Forget about Duke and focus on North Carolina
By Jerry Ratcliffe
Pete Gillen said it simply more than 20 years ago. Duke is Duke, and certainly No. 3 Duke was that and more on Monday night when the Blue Devils completely overwhelmed host Virginia, 80-62.
Too long, too talented, too many scorers, too athletic, too deep.
The Cavaliers, recently on an offensive tear during a three-game winning streak, managed to hang with the Blue Devils for about the first 10 minutes of the game before Duke connected on three consecutive 3-pointers in taking a 27-14 lead. From there, it was just a matter of time before the talent mismatch took over.
By halftime, Duke was in total control, 43-29, and it didn’t get any better (for a nuts-and-bolts account of the game, full box score, team and player notebooks, see related story on this site).
Virtually no one, especially the oddsmakers, gave UVA a snowball’s chance of pulling off an upset. For the Cavaliers, the best thing is to put this one in the rearview and focus on the remaining five games.
Interim coach Ron Sanchez went immediately into damage control after the shellacking, which was the smart thing to do.
“I think messaging is important,” Sanchez said after watching his Wahoos drop to 13-13 overall, 6-9 in the ACC. “The power of the tongue is what you need in this space and I’ve got to make sure that I deliver the right message to the guys.”
The right message is, “fuhgeddaboudit.”
You played a potential Final Four team that features at least six players that rank among the top 50 draftable players, including the likely national player of the year in Cooper Flagg, who had a double-double by halftime (Flagg finished with 17 points and 14 rebounds in 29 minutes).
Duke slaughtered the Cavaliers on the boards (41-21), in the paint (42-18) and in second-chance points (16-7).
It didn’t matter how much UVA prepared since Saturday for the quick turnaround.
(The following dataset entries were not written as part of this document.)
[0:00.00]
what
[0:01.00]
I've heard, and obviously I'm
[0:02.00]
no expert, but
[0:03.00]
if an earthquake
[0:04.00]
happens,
Nothing could have prepared the Wahoos for the rolling ball of butcher knives that carved them up Monday night.
“You know, you can practice all you want against our Green Team (reserves) and stuff, but it’s hard to simulate [Duke’s] athleticism and everything,” said Virginia guard Andrew Rohde.
The Blue Devils’ length was also a problem, as Rohde would elaborate on.
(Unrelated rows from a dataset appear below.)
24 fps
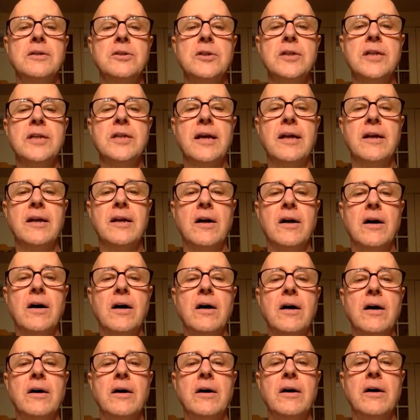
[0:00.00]
get
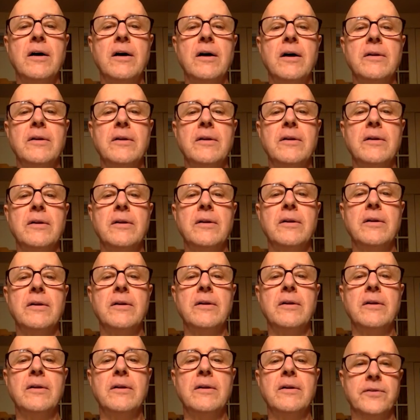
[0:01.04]
on with
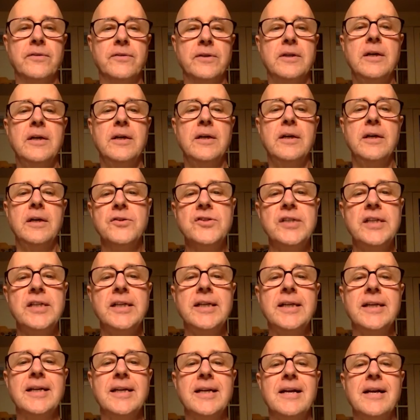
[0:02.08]
life, to
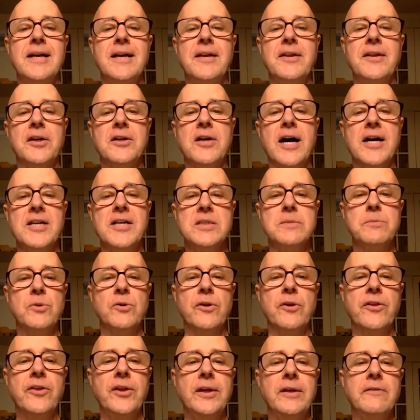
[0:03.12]
see the
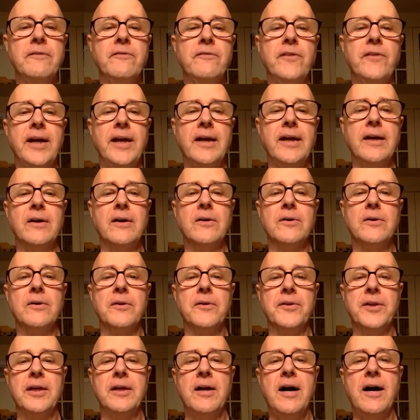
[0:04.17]
gossamer thin
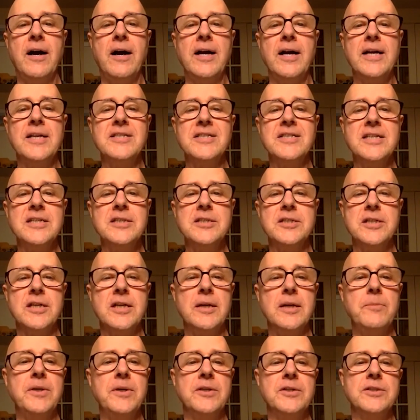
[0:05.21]
veil that hides each
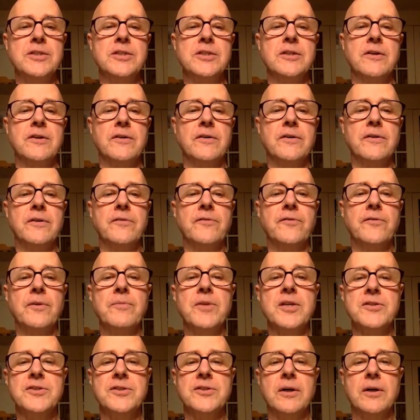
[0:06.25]
image from
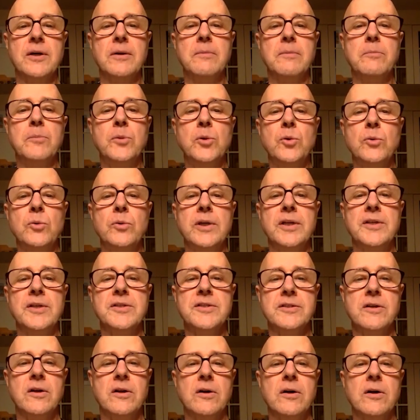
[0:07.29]
the sun, moon, and
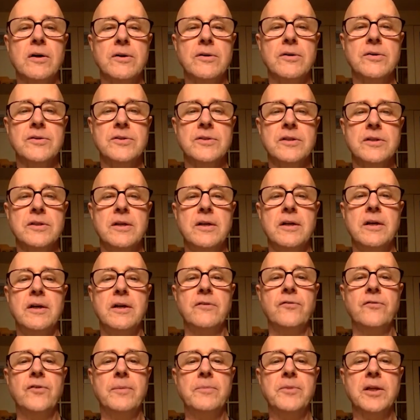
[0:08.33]
stars,
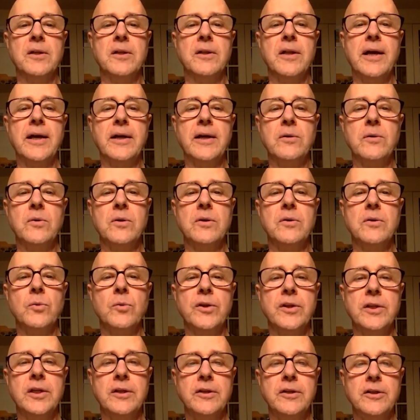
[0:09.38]
from the light
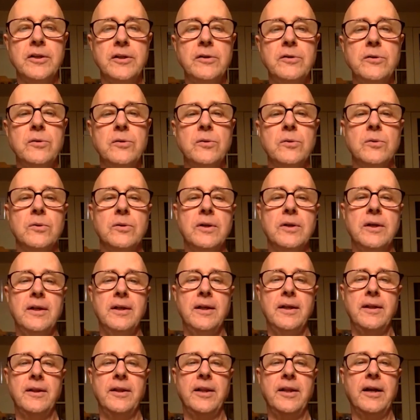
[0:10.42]
within you
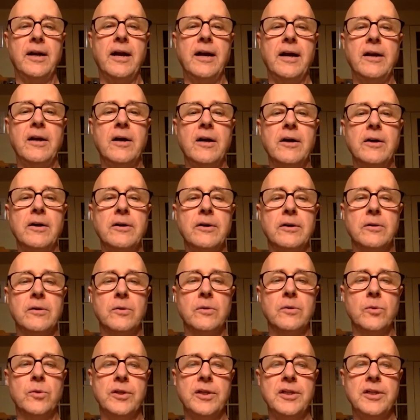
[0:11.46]
that I honor
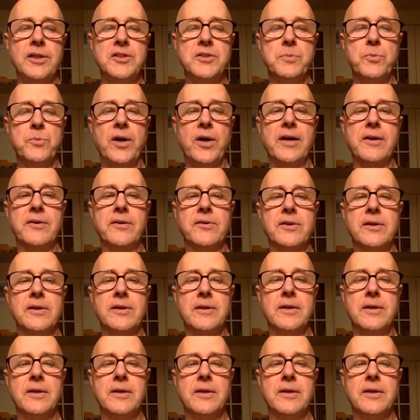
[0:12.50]
with each breath.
“It has a big effect, especially when they’re switching up, it’s really hard to get what we want versus teams like that.”
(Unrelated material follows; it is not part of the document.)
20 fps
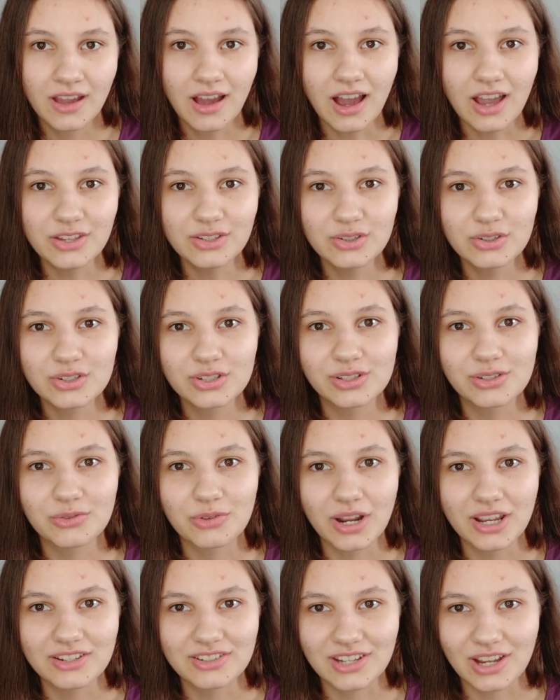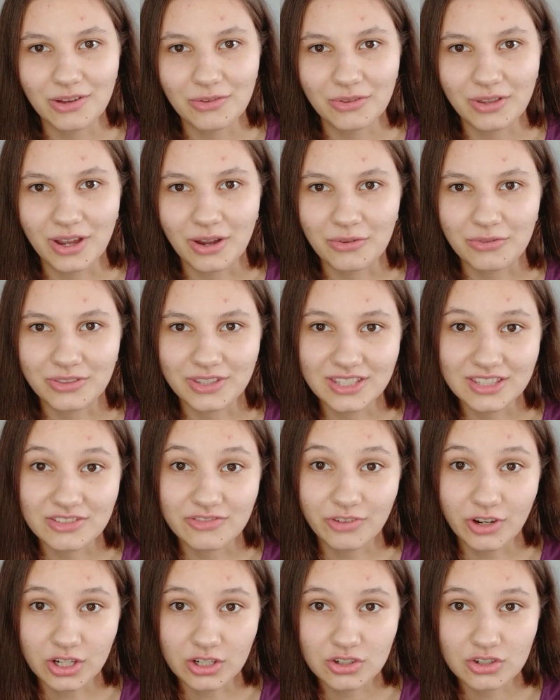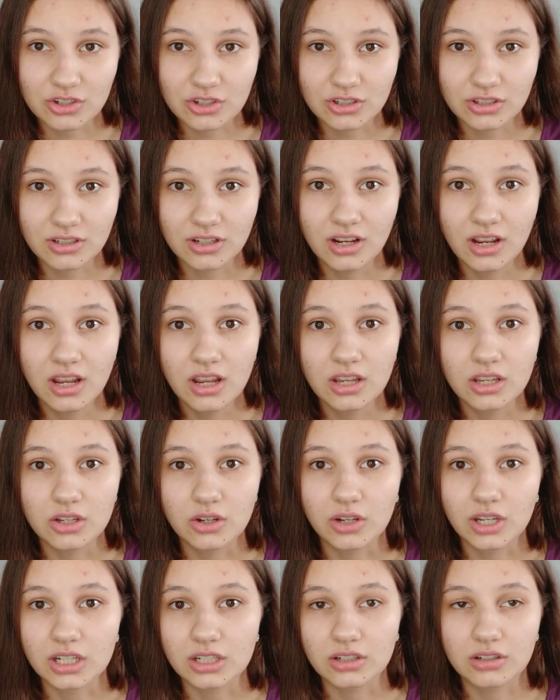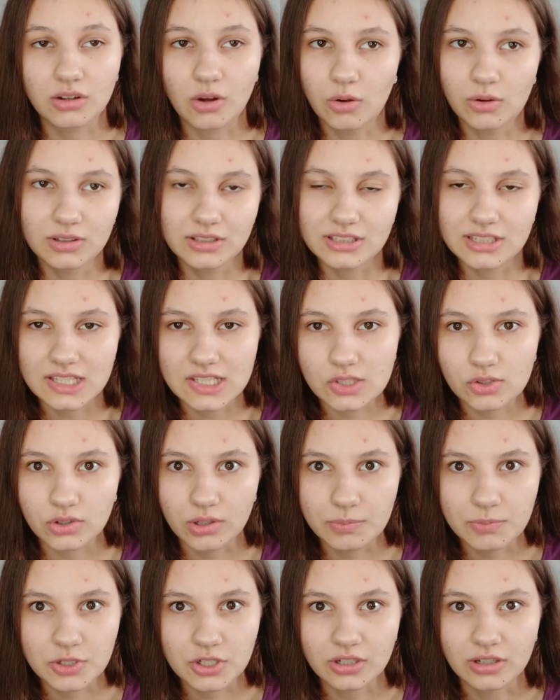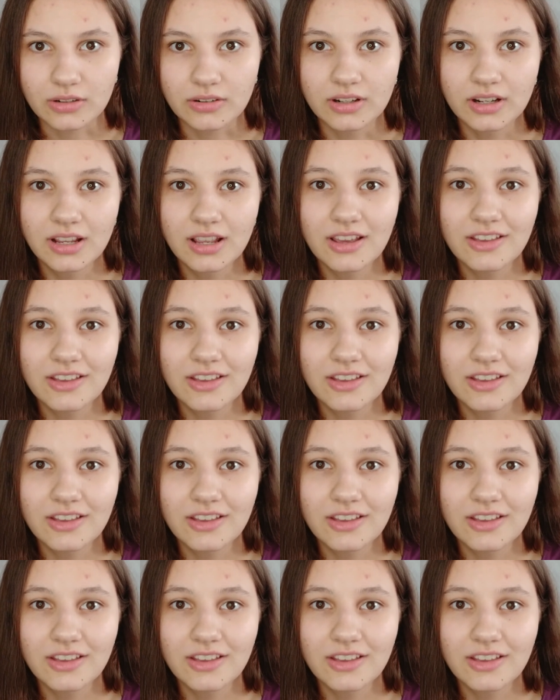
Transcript: I usually write down how things function, you can call it description.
Sanchez, whose team has faced more than its share of top-25 teams this season, said the Hoos haven’t seen that kind of length all year.
Still, Sanchez knows that prior to facing the Devils, his Cavaliers were playing some pretty good basketball over the last few weeks, particularly offensively, where, as Isaac McKneely (14 points) pointed out, “Coach Sanchez is letting us play a little bit. The bigs are doing a great job screening and we’ve been making shots for the most part recently.”
Now, it’s up to the interim coach to get his team’s minds right and refocused on playing at North Carolina on Saturday.
“No, we did not play our best basketball tonight,” Sanchez said. “That does not take away from the good basketball that we are playing. We have to recognize the things that we did well, celebrate those, identify things that we did poorly, attack those immediately, so we can prepare for the next opponent and move forward.
“Our journey was not about beating Duke. Our journey is about being the best team that we can be. This is one game and we just have to move forward.”